I am glad I waited 2 years to read this book (I might have been terrified of the move) although I'm kicking myself for spending money on it, even though I got it at a discounted price on Amazon.
I got carried away by William Dalrymple's (an author I greatly admire) review of it: "Brigid Keenan, is a new comic genius.... very, very funny"
Later in the book, I figured out that he spent time at their house in Damascus, while researching his book From the Holy Mountain.
Why did I hate the book so much?
Except for the last chapter, the author was constantly whining and groaning about the hardships that life had tossed at her. This after choosing to marry her husband of her own free will, knowing the kind of job he did and loved would take him to obtuse corners of the world. It was a fully informed decision that she took. Even spending some days with him, in what she calls a "chicken shed" in Kathmandu before deciding to marry him.
She constantly whines about everything from the help, to the kids, to her husband, to location.... in short, she whines about Everything.
The life of a Diplomatic Trailing Spouse is much easier than that of other Trailing Spouses. Accommodation, household help, office help, everything is put in place before the diplomatic family even arrives at their new location. Brigid's grouse is that some of the other European embassies provide more services to the spouses than her husbands European Commission ambassadors office does.

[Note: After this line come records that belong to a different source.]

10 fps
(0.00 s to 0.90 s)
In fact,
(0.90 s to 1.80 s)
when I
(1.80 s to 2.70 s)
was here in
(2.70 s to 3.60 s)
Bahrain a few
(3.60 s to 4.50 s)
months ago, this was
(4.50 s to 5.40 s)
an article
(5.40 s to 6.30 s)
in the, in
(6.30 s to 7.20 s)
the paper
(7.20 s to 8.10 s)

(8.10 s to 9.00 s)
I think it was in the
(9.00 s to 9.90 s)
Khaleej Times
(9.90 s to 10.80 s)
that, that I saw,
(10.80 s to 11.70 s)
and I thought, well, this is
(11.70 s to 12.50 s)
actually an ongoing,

She promotes herself as a glamorous, successful young London fashion journalist, but later in the book accepts and acknowledges that her children were the worst dressed in their school.
I do not know Brigid personally, but what I read in her this autobiography of hers, made me think of her as a spoiled, over indulged wife who can never find anything positive and good in life.

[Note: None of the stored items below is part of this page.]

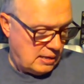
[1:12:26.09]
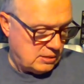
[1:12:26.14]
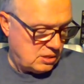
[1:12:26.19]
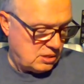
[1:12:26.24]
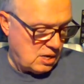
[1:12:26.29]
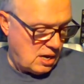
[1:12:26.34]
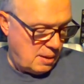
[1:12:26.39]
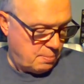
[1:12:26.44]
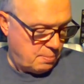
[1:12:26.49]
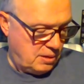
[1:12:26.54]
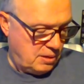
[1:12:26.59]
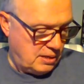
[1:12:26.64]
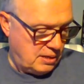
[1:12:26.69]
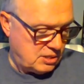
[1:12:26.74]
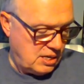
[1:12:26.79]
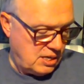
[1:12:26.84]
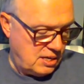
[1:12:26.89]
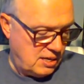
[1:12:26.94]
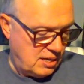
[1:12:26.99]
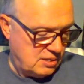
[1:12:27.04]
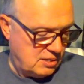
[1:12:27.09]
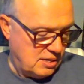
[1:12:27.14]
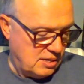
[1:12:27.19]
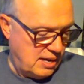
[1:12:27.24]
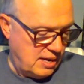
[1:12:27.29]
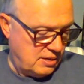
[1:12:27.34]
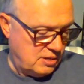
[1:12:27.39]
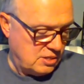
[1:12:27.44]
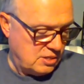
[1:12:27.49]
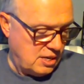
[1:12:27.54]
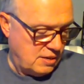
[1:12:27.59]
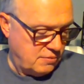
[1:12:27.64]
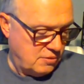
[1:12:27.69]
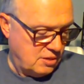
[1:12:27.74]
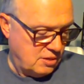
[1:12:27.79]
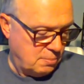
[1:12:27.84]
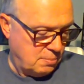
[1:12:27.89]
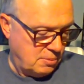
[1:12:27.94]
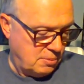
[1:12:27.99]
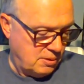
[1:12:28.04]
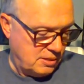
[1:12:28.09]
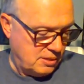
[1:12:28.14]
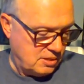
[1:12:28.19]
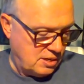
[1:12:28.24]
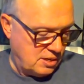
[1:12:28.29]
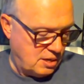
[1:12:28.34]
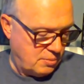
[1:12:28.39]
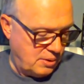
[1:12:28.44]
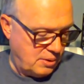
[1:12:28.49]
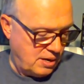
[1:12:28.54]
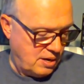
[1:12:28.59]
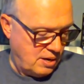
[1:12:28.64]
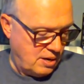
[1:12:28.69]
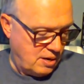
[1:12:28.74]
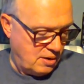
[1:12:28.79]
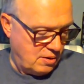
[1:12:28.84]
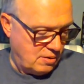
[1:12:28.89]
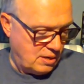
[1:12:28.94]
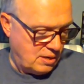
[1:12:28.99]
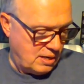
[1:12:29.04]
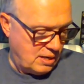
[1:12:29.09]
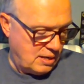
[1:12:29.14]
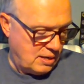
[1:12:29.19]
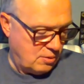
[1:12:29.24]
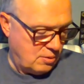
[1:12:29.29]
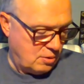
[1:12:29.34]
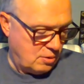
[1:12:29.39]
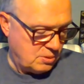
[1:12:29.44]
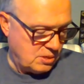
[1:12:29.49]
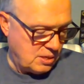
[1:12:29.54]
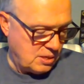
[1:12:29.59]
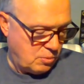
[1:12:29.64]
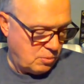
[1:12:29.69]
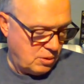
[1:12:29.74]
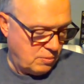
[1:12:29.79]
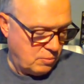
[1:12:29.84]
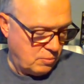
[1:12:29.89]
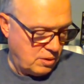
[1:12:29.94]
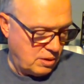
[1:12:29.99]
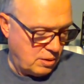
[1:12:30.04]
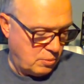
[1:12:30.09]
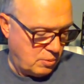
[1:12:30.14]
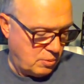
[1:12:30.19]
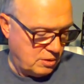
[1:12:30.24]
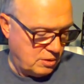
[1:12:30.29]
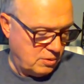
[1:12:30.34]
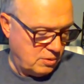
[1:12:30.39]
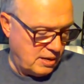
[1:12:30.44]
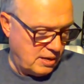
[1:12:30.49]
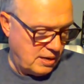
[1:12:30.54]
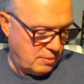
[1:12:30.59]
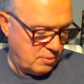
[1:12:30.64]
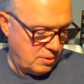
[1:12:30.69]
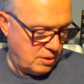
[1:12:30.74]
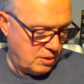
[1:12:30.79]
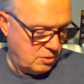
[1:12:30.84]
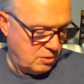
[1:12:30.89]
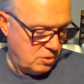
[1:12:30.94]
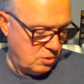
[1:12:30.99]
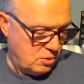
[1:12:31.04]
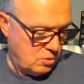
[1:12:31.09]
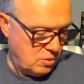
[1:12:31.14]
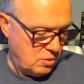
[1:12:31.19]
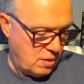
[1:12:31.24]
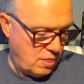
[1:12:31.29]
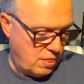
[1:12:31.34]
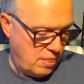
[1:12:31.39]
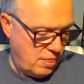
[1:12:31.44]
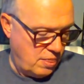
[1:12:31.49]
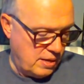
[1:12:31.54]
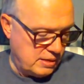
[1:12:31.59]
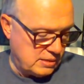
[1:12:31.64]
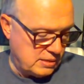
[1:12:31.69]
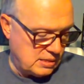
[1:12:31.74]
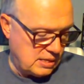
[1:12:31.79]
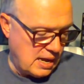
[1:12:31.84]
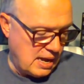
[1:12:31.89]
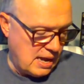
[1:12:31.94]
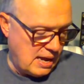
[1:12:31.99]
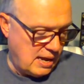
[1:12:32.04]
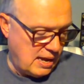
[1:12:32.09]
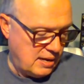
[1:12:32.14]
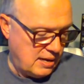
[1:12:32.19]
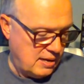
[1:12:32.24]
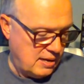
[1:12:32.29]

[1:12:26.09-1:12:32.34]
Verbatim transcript: Stop molesting kids and hand yourself into the police. Here we go. Oops, I want to do that. I want to do this guy.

Granted she had a few scares like the maggots that got under the skin and had to mature and grow and eat their way out, but those kind of experiences were less than you could count on one hand. For the most part, she was preoccupied with how to find whit gloves for a 6 fingered servant in India and wondering why there was no association to put beggars to sleep the way Animal friends does it for animals! At the same time brushing aside her daughters experiences with pedophiles and exposers as casual asides.
Brigid has written about Kashmir's art and crafts and co authored a book on Damascus; which may be worth looking at, but Diplomatic Baggage is not a book you want to buy or gift a friend who is going to be a Trailing Spouse, not unless you want them to cancel all plans and send their spouse to live abroad on their own.
Published on desicritics.org
4 comments:
Hello from Canada,
I am trying to learn many things about Egypt so I found your blog. Amazing!
O-M-G! This woman sounds sooo familiar. I think I've met a few of her twins, er clones. How pathetic this all sounds. Apparently the rigors of everyday life have won out against the experience of living abroad, meeting new people, living in a different culture, and the adventure of exploring it all. It's too bad, because it sounds like she is the loser. I enjoy Dalrymple, too.
Thanks for the advice on this one.
Thanks LPE,
VB, anytime :)
I read that book too.. and had the same reaction you did.. she made me cranky!